Getting debt down has proved intractable because the economic climate has been

so unforgiving. Debt burdens (ie, debt as a share of GDP) automatically become

lighter as money incomes rise. But that has not been the case in economies hit

by a double-dip recession and hurt by prices that are close to deflationary

levels. There is an inherent contradiction between the need for debtor

countries in the euro zone to regain competitiveness through lower prices and

at the same time to ease excessive debt with a dose of inflation.

Even in a better economic climate, though, southern Europe would be bad at

writing down debt. Corporate insolvencies have increased sharply but from low

levels. Social attitudes frown on debtors, who are usually pursued through the

courts in a long and costly process.

Insolvency laws have recently been reformed in several countries. The

Portuguese government, for example, has made it easier for debt to be

restructured outside the courts. But the reforms often fail to work. The

Spanish law is intended to promote restructuring of viable firms but in

practice most insolvencies end in liquidation after lengthy court proceedings.

The cultural stigma of a bankruptcy remains: potential entrepreneurs in

countries like Italy and Spain worry more about failure than they do in Britain

and America.

Dutch discouraged

High household debt helps explain why the Netherlands, along with Italy and

Spain, remained in recession in the second quarter of 2013 even as the euro

area in general embarked on recovery. Dutch GDP this year will be 2% lower than

in 2011 and more than 3% below its previous peak, in 2008. Though this loss of

output is dwarfed by that suffered in southern Europe, it illustrates the

malign effect of high debt when house prices fall recent declines have been

close to those in Spain. That has pushed a quarter of Dutch homeowners into

negative equity : their houses are worth less than their mortgages.

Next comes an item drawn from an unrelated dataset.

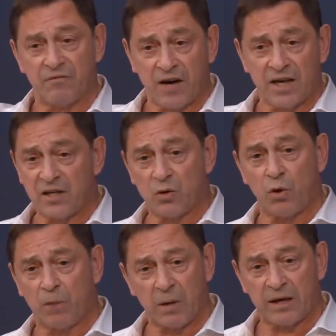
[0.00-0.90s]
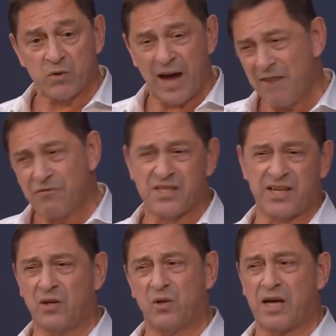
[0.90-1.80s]
invited to every
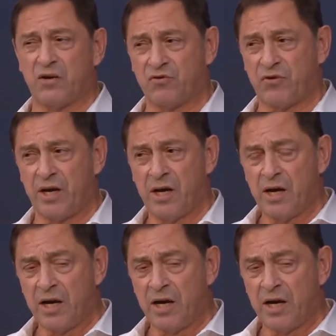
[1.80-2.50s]
single country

Explore our interactive guide to Europe's troubled economies

Elsewhere in the euro area high corporate debt has been doing most damage.

Firms that have overborrowed are reluctant to embark on new ventures, and banks

are in any case reluctant to lend because their balance-sheets are peppered

with bad debts. This unhappy state of affairs prevails throughout southern

Europe though its precise causes vary. In Spain the bad debts have arisen

mainly from the property bubble and have been tackled over the past year by

recognising the losses and transferring the written-down loans to Sareb, an

asset-management company. In Portugal they stem from the attrition of more than

a decade of stagnation.

The ECB s banking probe will cause some of this debt to be written down as

banks are forced to recognise some of their bad loans. But the clean-up could

be limited because of the fear among the European countries with solid finances

that bad banking debts will be dumped into a common rescue fund. If the quality

of these assets is not properly addressed this time, it will cast a long shadow

over the euro zone s chances of making a sustained economic recovery.